Third is a high level of qualified integration between the hardware, software and security components needed for the typical IoT technology stack. Many developers shared experiences of TPM and secure element chips they had designed into IoT motherboards for good measure, but remained dormant pieces of silicon because they were never integrated into the technology stack. Why? Because it is quite hard and time consuming to do so in a reliable way. Others cited brittle OTA tools they had built from multiple vendors’ components. They asked for a more cohesive tool chain that could configure, build and deploy atomic updates into secure silicon that managed encrypted filesystems, A/B updates and rollback safely and without bricking their fleet of devices!
A new class of Secure Edge Compute can transform the IoT innovation experience.
Addressing the need for an open, secure and highly integrated compute platform, that also delivers a productive developer experience, has been the recent focus of Zymbit’s product engineering team.
The result is a cohesive family of secure edge compute products that are open for innovation, inherently secure at the core, and immune to a lifetime of malicious attacks and inevitable operational mishaps and constraints.
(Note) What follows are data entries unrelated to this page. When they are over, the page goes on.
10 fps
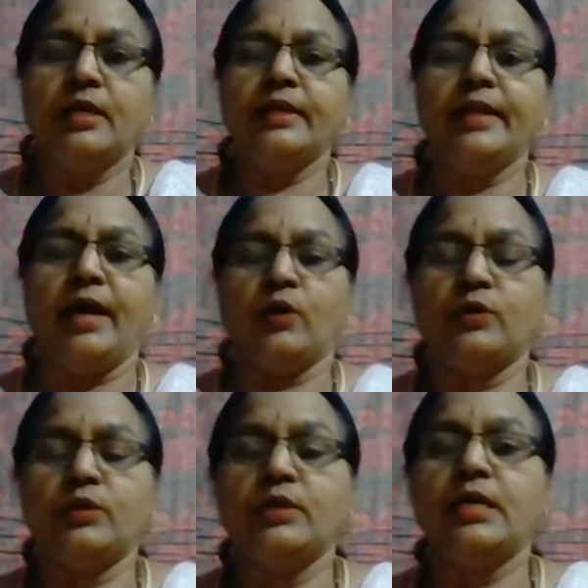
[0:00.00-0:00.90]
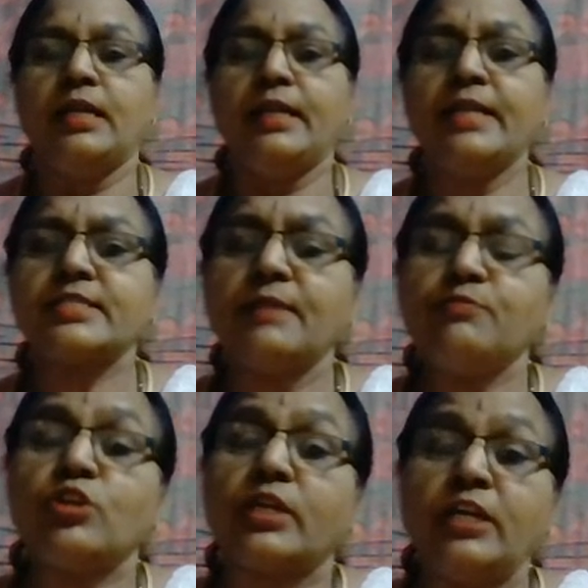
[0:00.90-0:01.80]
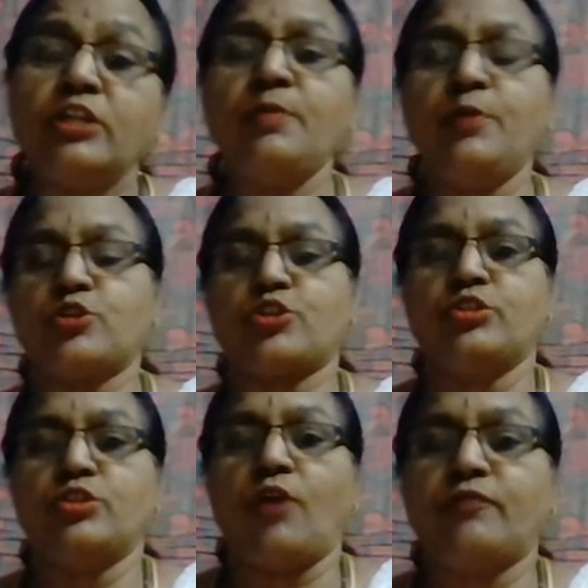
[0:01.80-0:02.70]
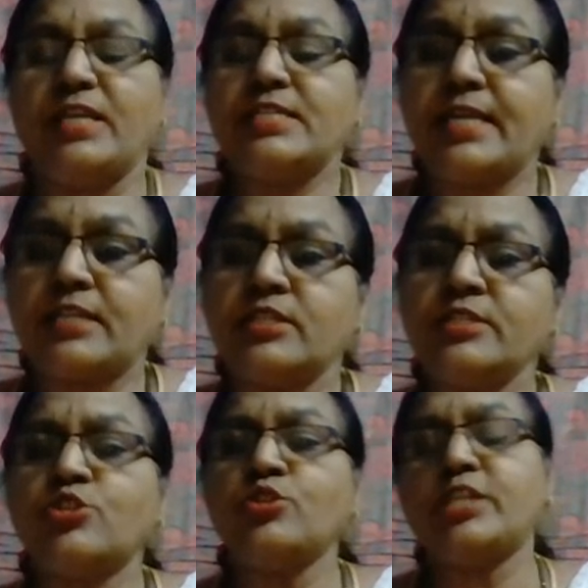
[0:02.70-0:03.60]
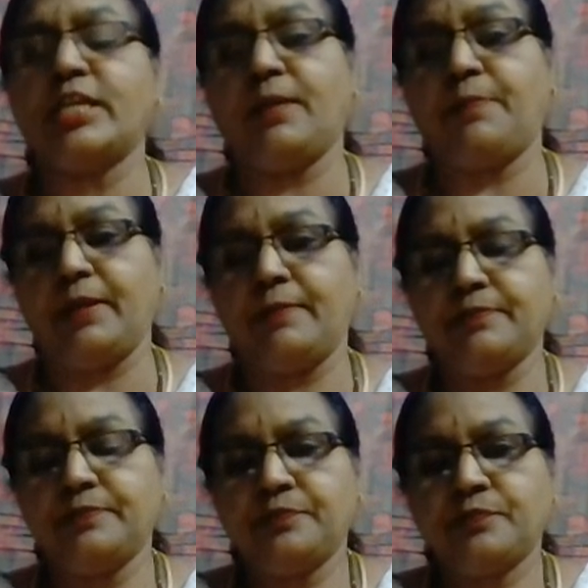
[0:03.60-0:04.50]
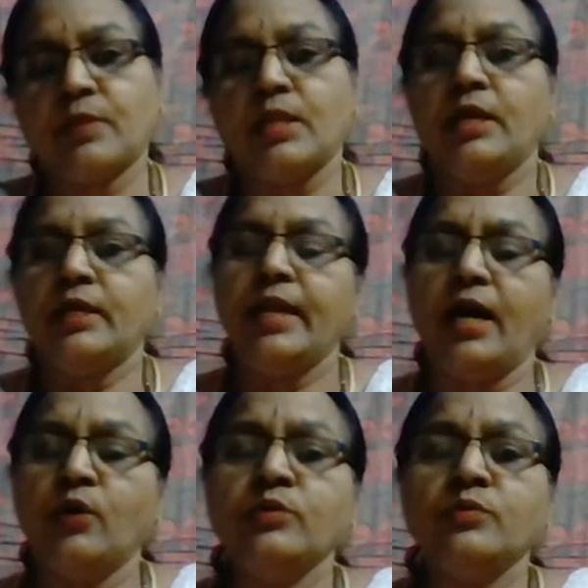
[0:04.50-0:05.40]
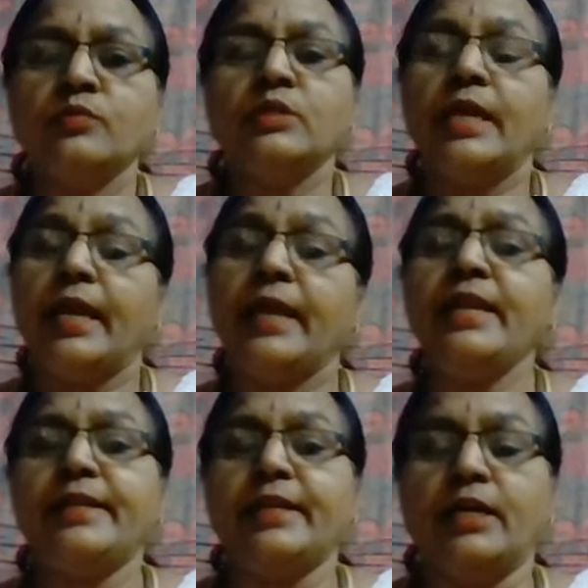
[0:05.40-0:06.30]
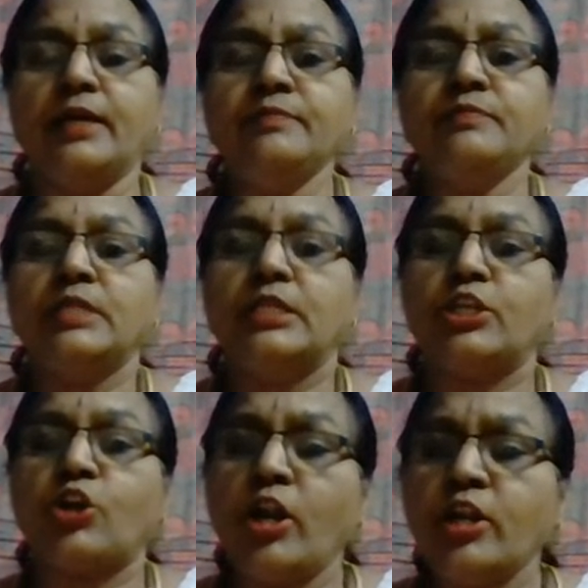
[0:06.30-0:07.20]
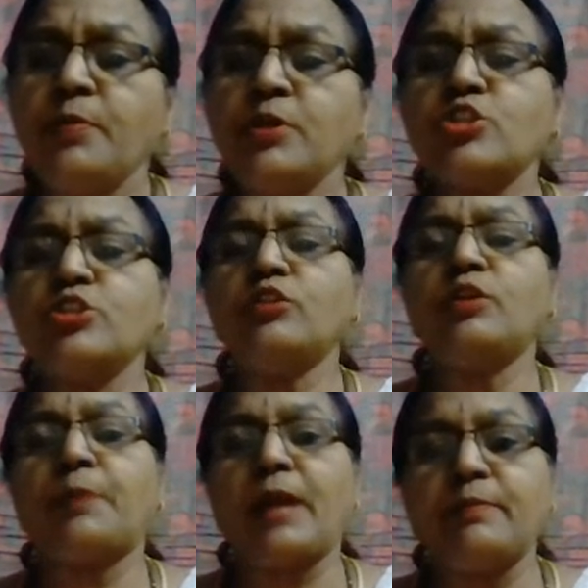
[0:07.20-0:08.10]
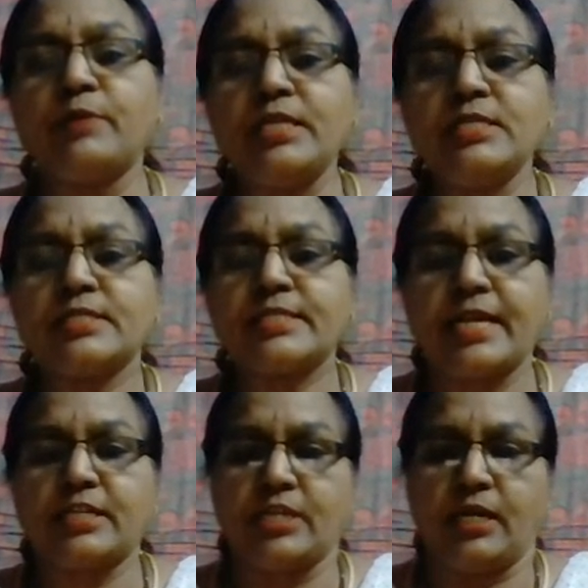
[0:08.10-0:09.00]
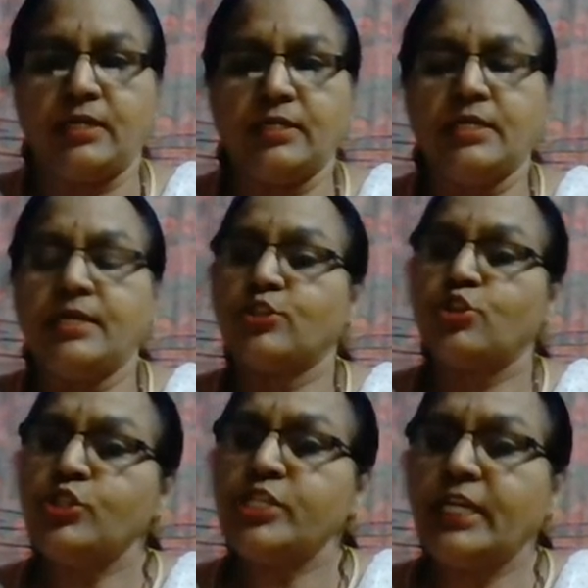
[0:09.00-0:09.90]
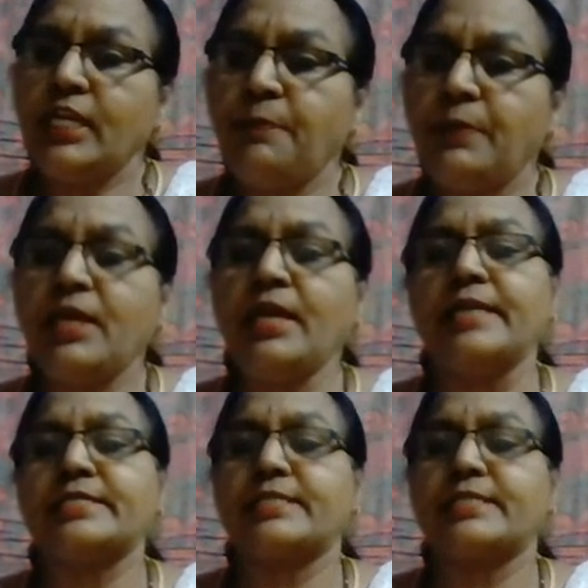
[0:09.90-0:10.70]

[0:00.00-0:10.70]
Now, let's come to contribution of these sectors to GDP. Now, in India, the contribution of the primary sector to GDP is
All devices are AWS IoT qualified.
Secure Compute Module (SCM) contains a Pi compute module that is tightly integrated with a Zymbit hardware security supervisor. Out of the box features include supervised boot, encrypted file system, secure A/B updates, physical tamper sensors with programmable response policies, last gasp key destruction, and more. A simple API makes it easy for software developers to integrate SCM into their application, without the need for expert security knowledge. SCM integrates seamlessly with popular software development tools, and hardware is compatible with the standard pi compute module.
Secure Edge Node (SEN) is a turnkey lightweight Linux computer, with a Zymbit Secure Compute Module inside. The motherboard provides easy connectivity to most PiCM4 resources including USB, HDMI, GPIO, PCIE, and MIPI. An integrated power supply ensures reliable operation, with choices of 12VDC, POE and SATA input sources. All components are integrated into a tough enclosure, with integrated tamper switches and oversized heatsink.
Secure Hardware Modules are designed to be bolted on to existing Pi based designs. They provide an easy and effective solution for file system encryption, secure key management, protected by tamper sensors and secure silicon.
IoT is about enabling innovation in the real physical world, outside the security of factories, data centers and managed buildings. To get this done is going to take many teams of developers, who are freed of the burden of security compliance, and allowed to innovate with familiar open hardware and software tools.